Uma série leve, gostosinha de se ver
Essas são as quatro protagonistas da história. Uma chef francesa com o casamento em crise. Uma figurinista que vive com o dinheiro da mãe, e está com o casamento em crise. Uma mãe solteira de três filhos que tem uma vida que é sinônimo de crise. E uma mulher bem casada que, diabo, também está em crise.
Quatro mulheres quase à beira de um ataque de nervos. On the Verge, o título original, significa exatamente “à beira de”. O Almodóvar de 1988, Mulheres à Beira de um Ataque de Nevos, foi distribuído nos países em língua inglesa como Women on the Verge of a Nervous Breakdown.
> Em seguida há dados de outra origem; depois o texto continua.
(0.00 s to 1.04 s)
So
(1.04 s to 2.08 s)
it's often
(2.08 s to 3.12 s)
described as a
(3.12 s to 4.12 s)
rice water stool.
Mas o “à beira” da parisiense Julie Delpy, classe 1969, tem pouquíssimo a ver com o madrilenho Pedro Almodóvar, classe 1949, de Mujeres al Borde de un Ataque de Nervios. Os problemas daquelas quatro jovens senhoras são muitíssimo mais leves do que os dos personagens almodovarianos. A rigor, a rigor, a rigor, os dramas de Justine, Anne, Ell e Yasmin são mais assim de gente que está bem de vida e então, se não tem problema, nóis inventa.
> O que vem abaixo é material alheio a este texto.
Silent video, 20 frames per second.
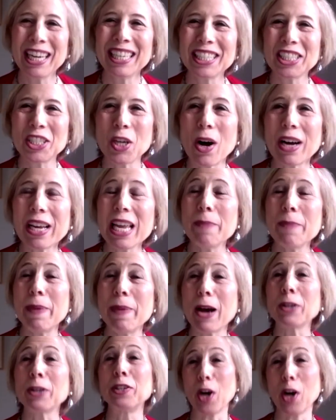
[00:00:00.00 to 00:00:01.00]
Talking
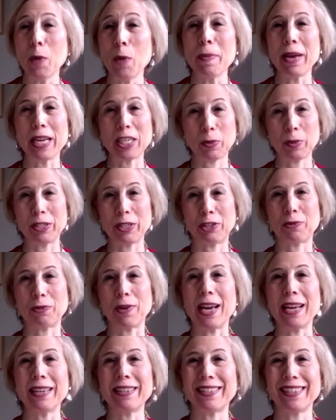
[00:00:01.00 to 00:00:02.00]
about Don't Mess with
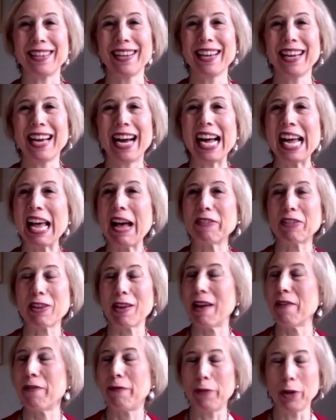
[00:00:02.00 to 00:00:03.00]
Stress, I have to
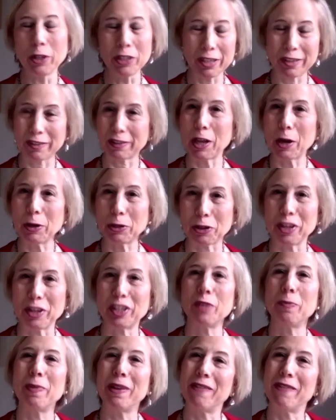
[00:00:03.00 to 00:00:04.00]
have full disclosure. This
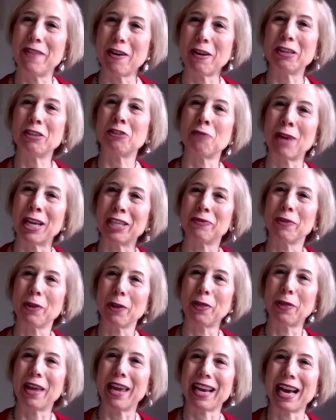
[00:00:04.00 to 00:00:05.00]
has been a very stressful thing.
Fiquei com essa sensação enquanto víamos os episódios da série – e vimos de fato como uma série, dois episódios a cada noite, e aí, vários dias depois, mais dois episódios, sem pressa, sem qualquer tipo de urgência, de maratonagem. A sensação de que boa parte dos problemas daquelas moças não chega a ser grande – e, na verdade, as autoras tentaram criar problemas para que existisse a série.
É exatamente isso. On the Verge é uma série gostosinha de se ver, porque fala da vida de pessoas “normais”, comuns, gente como a gente, e porque tem belas atrizes, em especial essas maravilhosas Julie Delpy e Elisabeth Shue (as duas na foto acima), esplendorosamente belas ao redor dos cinquentinha, já não mais garotinhas, mas mulheres, mulheres maduras, já um tanto cheinhas nos quadris, ambas – e lindérrimas.
Gostosinha de se ver. E não muito mais que isso. Leve, gostosinha de se ver. Nada assim propriamente marcante. Mas, diacho, nem só de coisas marcantes é feita a vida, né não?
Ah, sim, só um registro: Julie e suas amigas escolheram terminar a série no momento da chegada da pandemia de Covid. Foi uma escolha muito boa, em termos de história, de trama – um momento importante na História que acaba vindo junto com um momento de decisão para cada uma das quatro protagonistas.
Anotação em maio de 2022
À Beira do Caos/On the Verge
De Julie Delpy, criadora, EUA-França, 2021
Direção Julie Delpy, Mathieu Demy, David Petrarca
Com Julie Delpy (Justine),
Elisabeth Shue (Anne),
Sarah Jones (Yasmin),
Alexia Landeau (Ell)
e Mathieu Demy (Martin, o marido de Justine), Troy Garity (George, o marido de Anne), Timm Sharp (William, o marido de Yasmin), Giovanni Ribisi (Jerry, o dono do restaurante de Justine), Kai To (Kai, o caçula de Ell), Christopher Convery (Albert, o filho de Justine), Sutton Waldman (Sebastian, o filho de Anne), Duke Cutler (Oliver, filho de Ell), Daphne Albert (Sarah, filha de Ell), Jayden Haynes-Starr (Orion, filho de Yasmin), Dhruv Uday Singh (Evan), Jennifer E. Gardner (Gretchen, a babá de Sebastian), Luke Tennie (Fred), Brady Smith (Jason), Sal Velez Jr. (Jesus), JR Bourne (Adam), Minerva García (Maria). Emily Wagner (Joan)
Argumento e roteiro Julie Delpy (criadora), Alexia Landeau, Emily Ryan Lerner
Fotografia Doug Emmett, Nicole Hirsch Whitaker
Montagem Liza Cardinale, Fabienne Bouville, Sam Seig
Casting Wendy O’Brien
Desenho de produção Celine Diano
Produção The Film TV, Canal+, Netflix, Barnstormer Productions, StudioCanal.